We have gathered KS amino acid sequences (primary structures) and three-dimensional (tertiary) structures, along with those of other members of the fatty acid synthesis cycle, into the continually updated ThYme (Thioester-active enzYme) database.2, 3 At present, ThYme has 21,028 KS primary and 150 KS tertiary structures. In doing this, we divided each of these enzyme groups into different families based on their primary structural differences. In general, single families contain enzyme members that are related to each other by primary and tertiary structure and mechanism, suggesting that they have a common ancestor. Sometimes members of different families are sufficiently related by primary and tertiary structures and by mechanism that they can be classified as part of a clan, implying that they are descended from a more distant common ancestor.

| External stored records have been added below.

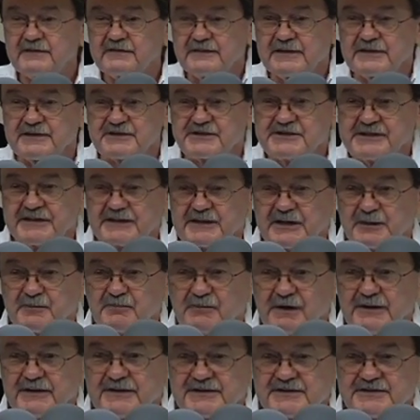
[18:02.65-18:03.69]
that is taking
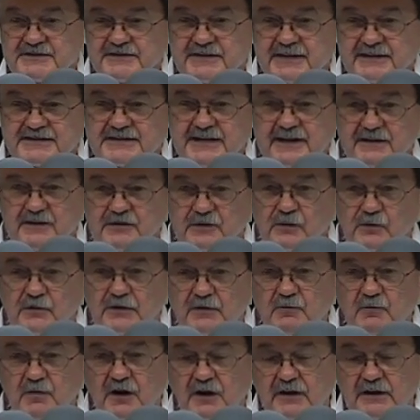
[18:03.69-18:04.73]
place. That's how
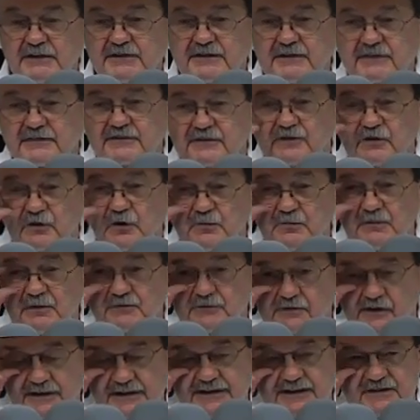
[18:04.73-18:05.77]
Lori Wallach at the Global
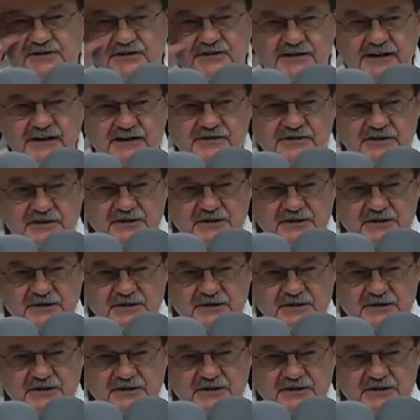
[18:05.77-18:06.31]
Trade Exchange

Furthermore, we can divide members of a single family into subfamilies by more subtle primary structural differences.

This article is an account of our division of KSs into families, the gathering of some of the families into clans, and the separation of families into subfamilies. We have done this so that, with the help of known KS crystal structures, mechanisms, and substrate specificities, we could rationally predict the properties of KSs according to the phylogenetic trees that we constructed, and so that we could logically choose KSs to produce and study. Furthermore, we have related properties of KSs with the families in which they are located.

A number of small-scale phylogenetic trees of KSs have already been built. An early tree based on seven tertiary structures showed that ketoacyl-ACP synthase from Synechocystis and Escherichia coli ketoacyl-ACP synthases I and II are very similar, as are Saccharomyces cerevisiae degradative thiolase and Zoogloea ramigera biosynthetic thiolase. More distant from each other and from the other two groups are alfalfa chalcone synthase and E. coli ketoacyl-ACP synthase III.4 A phylogenetic tree of 18 known Arabidopsis ketoacyl-CoA synthases and putative genes has been produced to identify these moieties in putative enzymes.5 A phylogenetic study of 40 β-ketoacyl-ACP synthase III enzymes showed that those produced by bacteria (proteobacteria, firmicutes, and bacteroidetes) and an apicomplexans protist species are widely separated from those produced by monocots, dicots, diatoms, cyanobacteria, and red and green algae.6 Phylogeny of mainly mammalian elongases, but with a few from fungi and other eukaryotes, has been published.7 A detailed tree of protozoal and animal fatty acid elongases as part of a much less detailed tree of elongases from many different phyla has also appeared.8 Lee et al.9 assembled a tree of elongases from protozoal parasites and a few yeasts. Finally, polyunsaturated fatty acid elongases, mainly from marine protists, algae, and diatoms, but including those from a few vertebrates, are found in a phylogenetic tree constructed by Iskandarov et al.10

Family Identification

Basic Local Alignment Search Tool (BLAST)11 and multiple sequence alignment (MSA) were used to classify KSs into different families based on primary structure similarities, while crystal structure superpositions and root-mean-square deviation (RMSD) calculations were used on tertiary structures. More complete descriptions of these methods are found in the Supporting Information of an earlier article.2

The query sequences used for BLAST were KSs with evidence at protein level in the UniProt database,12 ensuring that families are based on sequences with experimental data. Twenty of 187 entries in Enzyme Commission (EC) 2.3.113 are KSs, but four of them have no sequences with evidence at protein level, leaving query sequences to be retrieved from the UniProt database for the remaining 16 EC numbers. Only the KS catalytic domain of each enzyme, obtained from the Pfam database,14 was used. If no Pfam entry appeared, then a hidden Markov model built using HMMER 3.015 was used to find the KS catalytic domain.

BLAST (version 2.2.19) was downloaded and used to populate families with sequences related to the queries in the nonredundant (nr) protein sequence database,16 using an E-value of 0.001. A script automated successive BLAST runs.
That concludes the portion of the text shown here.